Tutorials‎ > ‎

Basics Of Database Table Design - Pt3

posted 26 Sep 2012, 02:02 by Alistair Hamilton   [ updated 21 Oct 2012, 04:48 ]
Basics of database table design
Last time, we started looking at some example data with a view to explaining the issues that frequently arise when database table design is not considered fully. We Introduced the concept of data 'normalisation' as a mechanism to maintain data intergrity, reduce errors, minimise data storage requirements and provide an element of 'future proofing' should the database design need to expand at a later date.

An example table was introduced (reproduced below for convenience) which demonstrated a number of issues that would cause problems. What we are going to do now, is discuss how these problems are resolved by making sure our tables adhere to the 'normalisation' rules introduced in Basics of Database Table Design - Pt2.
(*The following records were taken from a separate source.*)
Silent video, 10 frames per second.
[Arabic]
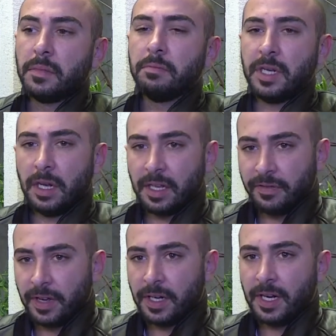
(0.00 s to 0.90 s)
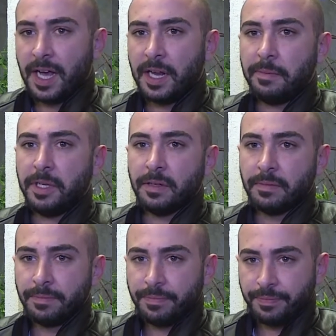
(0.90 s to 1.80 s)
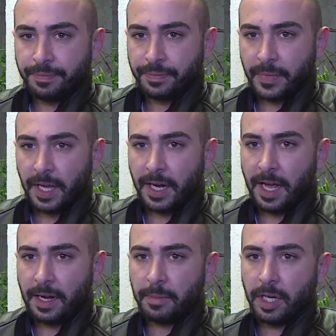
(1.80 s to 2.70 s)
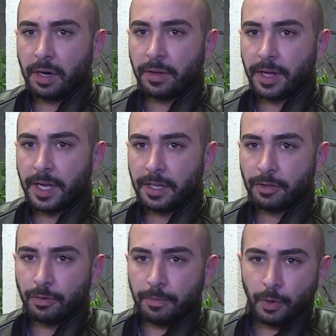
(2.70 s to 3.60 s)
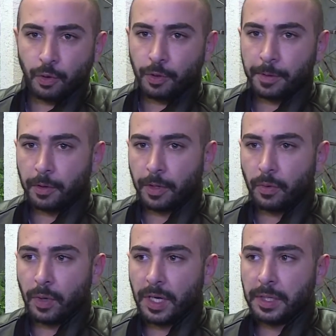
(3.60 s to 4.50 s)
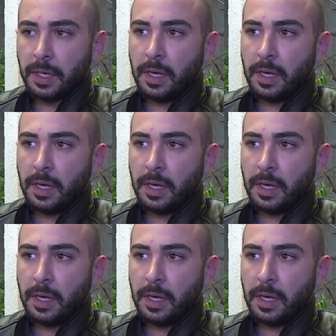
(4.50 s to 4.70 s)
من الأطفال الحالمين يعني أحلام اليقظة كانت تكون موجودة كل الوقت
First up is the First Normal Form but before that, please refresh your memory of our example data in the table below.


Employees

Project 1

Project 2

Project 3

John Smith

CD Records Database

Internet Plug-ins


Jill Jones

Traffic Control Software

CD Records Database

Case Manangement

Thomas Harding

Traffic Control Software



Lee Walsh

Internet Plug-ins

Case Management

Satellite Navigation

Joe Jordan

Satellite Navigation

Traffic Control Software


Neil Watson

MP3 Development

Multi-media Training


Louise Harrower

Spreadsheet Utilities

Office Integration




To recap, the table above suffers from the following problems:
  1. Querying this table will be difficult. For example, how do we go about calculating the number of people working on a particular project?
  2. In the various 'Project' columns, the title of various projects are being repeated. This can lead to data input errors through misspelling and so on.
  3. Jill Jones and Lee Walsh are currently involved in three projects. What happens if they are assigned a forth? How is that information recorded? The only way would be to add an additional field to the table.
  4. As some people do not work on all current projects, the corresponding 'cell' will be empty. However, in database table design, this lack of information still takes up storage space. The bigger the table, the more storage space is wasted.
The solution to this is to ensure that the table is in First Normal Form by eliminating repeating groups and putting each into a separate table and connecting them with a one-to-many relationship.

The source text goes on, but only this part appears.